(Saved data entries)
#####

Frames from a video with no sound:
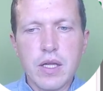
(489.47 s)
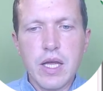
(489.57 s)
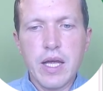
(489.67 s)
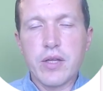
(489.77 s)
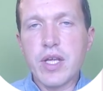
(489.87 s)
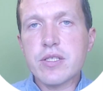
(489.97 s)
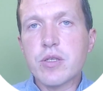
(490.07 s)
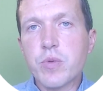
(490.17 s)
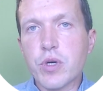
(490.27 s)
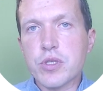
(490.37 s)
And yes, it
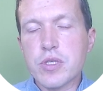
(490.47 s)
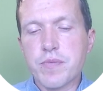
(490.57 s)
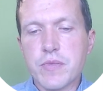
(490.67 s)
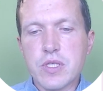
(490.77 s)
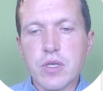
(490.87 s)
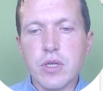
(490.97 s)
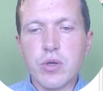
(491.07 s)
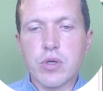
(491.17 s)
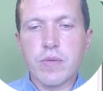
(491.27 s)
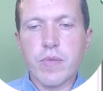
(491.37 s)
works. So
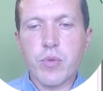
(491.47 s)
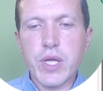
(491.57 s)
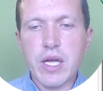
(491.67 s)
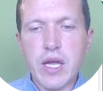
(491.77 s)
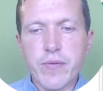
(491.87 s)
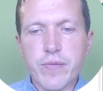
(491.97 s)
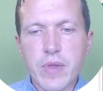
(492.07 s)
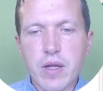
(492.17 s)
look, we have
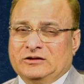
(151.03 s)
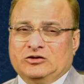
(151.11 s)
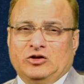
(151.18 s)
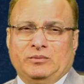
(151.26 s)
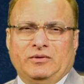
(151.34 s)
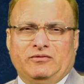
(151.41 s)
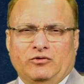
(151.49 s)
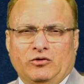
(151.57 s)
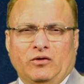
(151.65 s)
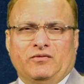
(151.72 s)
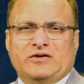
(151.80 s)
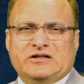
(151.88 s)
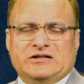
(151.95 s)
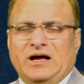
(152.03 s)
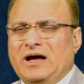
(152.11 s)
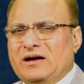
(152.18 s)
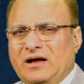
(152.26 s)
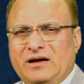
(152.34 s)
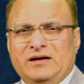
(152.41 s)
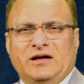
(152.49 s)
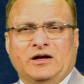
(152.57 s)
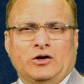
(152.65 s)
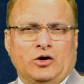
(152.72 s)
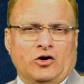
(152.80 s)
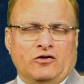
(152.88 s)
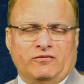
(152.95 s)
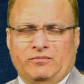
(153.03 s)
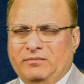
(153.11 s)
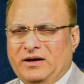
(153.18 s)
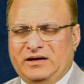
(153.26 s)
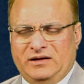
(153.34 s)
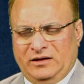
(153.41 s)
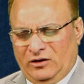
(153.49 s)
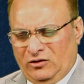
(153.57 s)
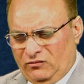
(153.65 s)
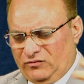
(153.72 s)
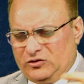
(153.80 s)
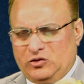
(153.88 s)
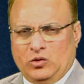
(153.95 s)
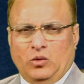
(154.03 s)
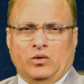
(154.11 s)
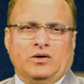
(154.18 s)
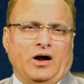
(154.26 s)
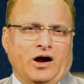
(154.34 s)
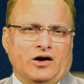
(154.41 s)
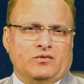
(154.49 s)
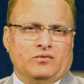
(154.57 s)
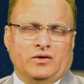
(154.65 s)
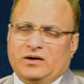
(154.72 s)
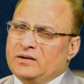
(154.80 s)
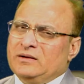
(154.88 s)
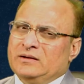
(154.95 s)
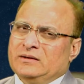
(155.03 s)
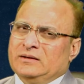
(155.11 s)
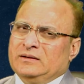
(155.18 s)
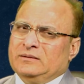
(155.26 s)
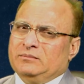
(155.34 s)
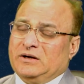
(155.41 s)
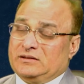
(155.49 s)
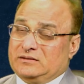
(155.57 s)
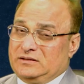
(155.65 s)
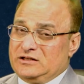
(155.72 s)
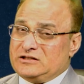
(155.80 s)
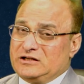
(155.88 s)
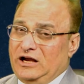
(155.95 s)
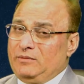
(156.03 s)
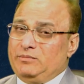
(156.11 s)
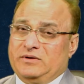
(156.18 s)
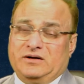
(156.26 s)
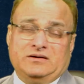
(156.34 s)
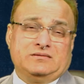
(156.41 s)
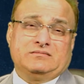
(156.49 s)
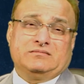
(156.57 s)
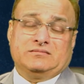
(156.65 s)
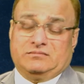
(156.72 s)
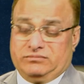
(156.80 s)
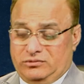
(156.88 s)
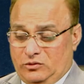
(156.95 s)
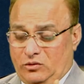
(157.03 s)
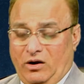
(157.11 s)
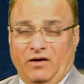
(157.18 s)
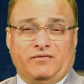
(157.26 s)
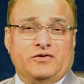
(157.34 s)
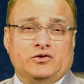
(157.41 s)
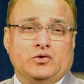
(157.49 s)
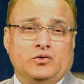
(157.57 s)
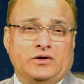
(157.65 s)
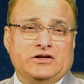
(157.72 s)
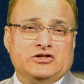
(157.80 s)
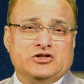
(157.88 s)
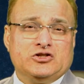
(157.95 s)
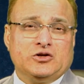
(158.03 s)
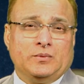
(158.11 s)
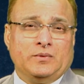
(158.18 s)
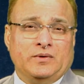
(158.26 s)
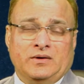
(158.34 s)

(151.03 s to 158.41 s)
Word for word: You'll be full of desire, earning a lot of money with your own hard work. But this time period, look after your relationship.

#####

_Directions for this task:_
Only the lines of the data holding the string "with" are wanted; copy each of them.

_Reply to the task:_
Frames from a video with no sound:
Word for word: You'll be full of desire, earning a lot of money with your own hard work. But this time period, look after your relationship.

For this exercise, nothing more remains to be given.